Aaron Calhoun,
GünümüzYine saatlerdir kendimi kaybetmiş, kamera odasından Daphne'yi izlemeye dalmıştım. Bunu bu aralar o kadar sık yapar bir hâle gelmiştim ki gün içinde yaptığım hiçbir şeye artık tamamen odaklanamamaya başlamıştım. İlla bir yerden düşünceler aklıma akın ediyor, kendimi en sonunda yine onu düşünürken buluyordum.
Her dakika ne yaptığına bakmak, ondan bir tepki görmek istiyordum artık. Ona 10 yıldır yaptığım bu işkencenin bir sonuç bulmasını bekliyordum. Ama lanet olsun ki o sadece sessiz kalıyor, her şeye boyun eğiyordu!
Derin bir nefes alıp aklımı meşgul eden şeyleri yok etmeye çalıştım. Bakışlarım tekrardan kocaman ekranı bulduğunda izlemeye devam ettim onu. Sırtı kameralara dönük bir şekilde yatağın üzerinde oturuyordu. Gözünün önüne gelen sarı saçlarını sürekli geriye atarken tüm odağını elindeki kitaba yöneltmişti. Son birkaç yıldır onun aklını meşgul eden tek şey bu kitaplardı.
Zamanla kendisini kaybetmeye başladığına şahit olmuştum. Gün boyu deli gibi sayıklıyor, geceleri uyumak yerine sabaha kadar daracık odada dolaşır hâle gelmişti. Bunların olmasında ona verdiğim hapların da etkisi vardı ama istemediğim birkaç davranış daha sergileyince aklını başka şeylerle meşgul etmesinin kanısına varmıştım.

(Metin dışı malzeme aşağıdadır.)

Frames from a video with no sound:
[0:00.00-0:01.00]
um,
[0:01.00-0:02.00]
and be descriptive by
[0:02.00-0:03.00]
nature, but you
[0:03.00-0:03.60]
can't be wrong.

Ondan beklediğim tepki, tüm bunların dışında, teyzeye kırıcı cümleler kurmaya başlaması ya da hiçbir suçu olmamasına rağmen ondan nefret etmesi değildi. Üzerinden birkaç saat geçince de pişmanlık içinde kıvranarak teyzeden özür diliyor, neden bu şekilde davrandığını bilmediğini dile getirmeye başlıyordu.
Bu döngü bir süre daha böyle devam edince ben de tek çözüm yolu olarak aklını başka şeylere yöneltmesini ve bir amaç edinmesini istemiştim. Bu yüzden ufak bir kitaplık oluşturmuştum kaldığı yere. Görünüşe bakılırsa da bu durum ona oldukça iyi gelmişti.

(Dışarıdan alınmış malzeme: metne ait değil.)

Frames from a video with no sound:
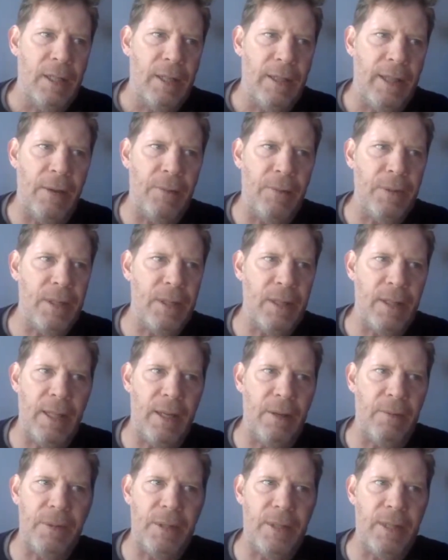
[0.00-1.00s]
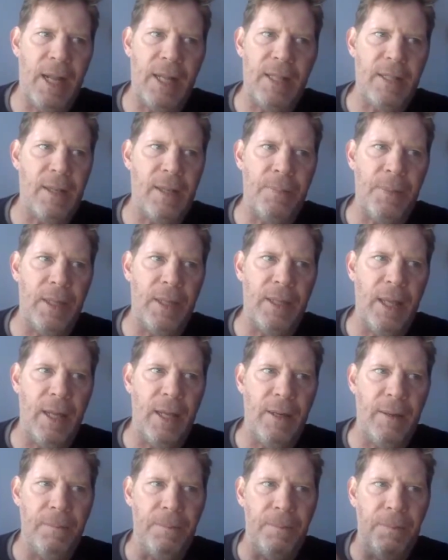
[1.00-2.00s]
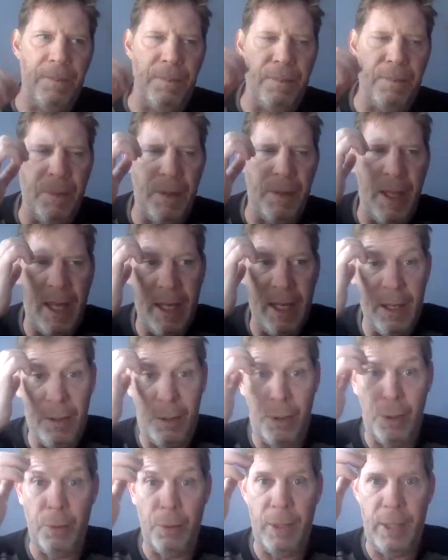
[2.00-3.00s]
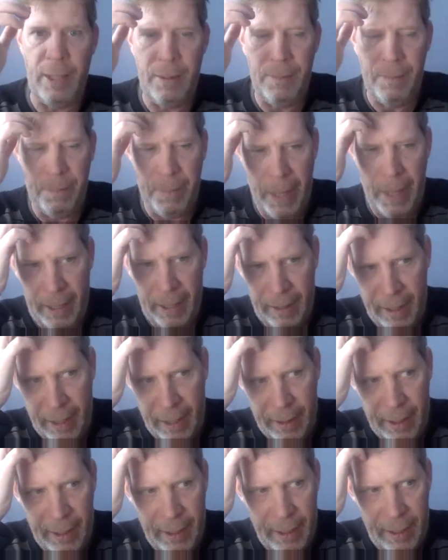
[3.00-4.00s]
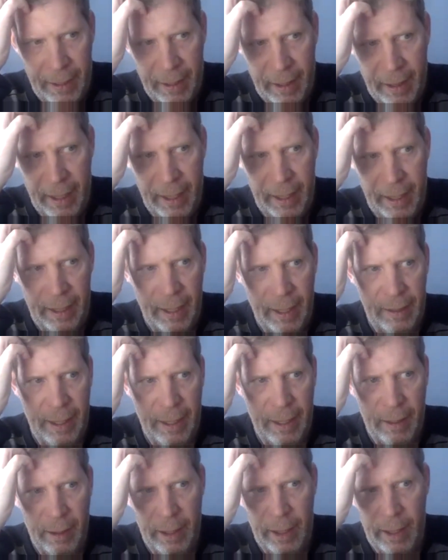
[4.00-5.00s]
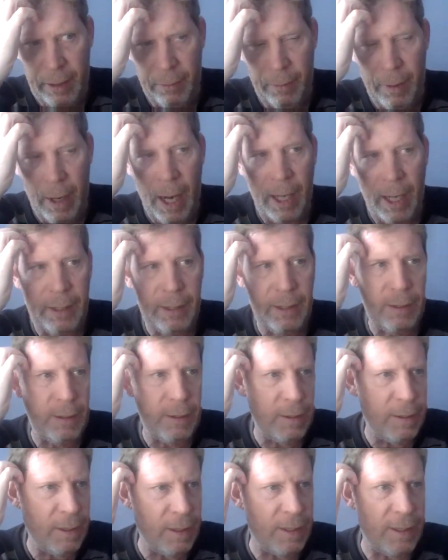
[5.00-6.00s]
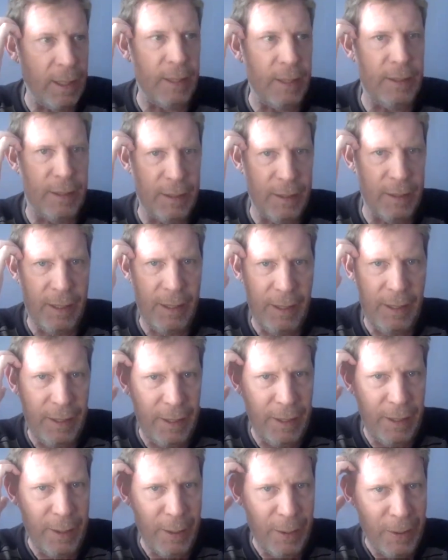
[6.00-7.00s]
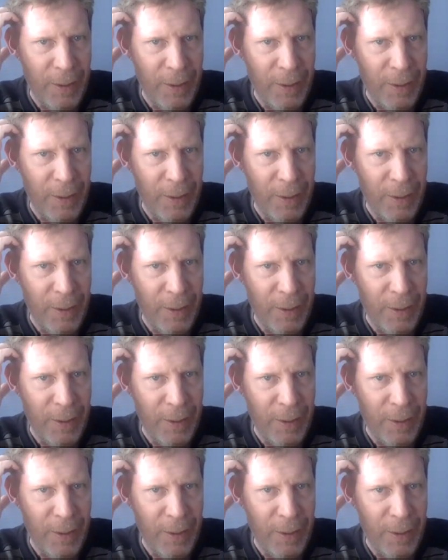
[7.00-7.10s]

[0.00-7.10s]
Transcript: That was that was not something that they intuited back then. They didn't think that they could eat rocks, essentially, you know,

Lakin okuduğu kitapların içersinde sıkıntılı herhangi bir şey olmadığından emin olduktan sonra onun da okumasına imkan tanımıştım. Aksi takdirde aklında kaçma isteği uyandıracak ya da kendisine zarar vermeye kalkacak herhangi bir harekete kalkışabilirdi. Bunun olmasını istemiyordum. Çünkü ona asıl zarar verecek olan kişi bendim, öyle olmalıydım.
Bir süre daha onu izledikten sonra artık buna bir son vermeye karar verip kamera odasından ayrıldım. Koridorun sonundaki çalışma odama doğru ilerlerken aklımdan onunla bundan sonra nasıl başa çıkacağımı geçirmeden edemiyordum. O artık buraya ilk geldiğindeki küçük Daphne değil, 20 yaşında bir kadın olmuştu.
On yıldır orada hapis kalmıştı. Bu sayede onun büyümesine en yakından şahit olmuş tek kişi ben olmuştum. Şu an kontrolü bir şekilde sağlayabiliyordum ama biraz daha zaman geçince onunla başa çıkmak daha da zorlaşacak, nereye kadar bu şekilde devam edeceğimi bilemez bir hâle gelecektim. Bunu tahmin edebiliyordum.
Çünkü Daphne artık kahkahalar içersinde bahçede koşuşturan o küçük çocuk değildi. Çocukluğu ve gençliği elinden alınmış, hayatı yıllar boyunca yer altındaki ufacık bir odada harcanmış, her şeyden habersiz yaşayan bir kızdı...
🗝
Bir anda odanın kapısı sert bir şekilde açıldığında içeriye giren Sam'e sinirli bir bakış gönderdim. Daha ben sormadan "Efendim, Daphne Hanım kendisini banyoya kilitledi ve ne kadar uğraştıysak dışarıya çıkmıyor. Teyze içeriden kırılma seslerinin geldiğini söylüyor, size haber vermemiz gerektiğini düşündüm," diye aceleyle açıklama yaptığında hızla oturduğum yerden ayaklandım.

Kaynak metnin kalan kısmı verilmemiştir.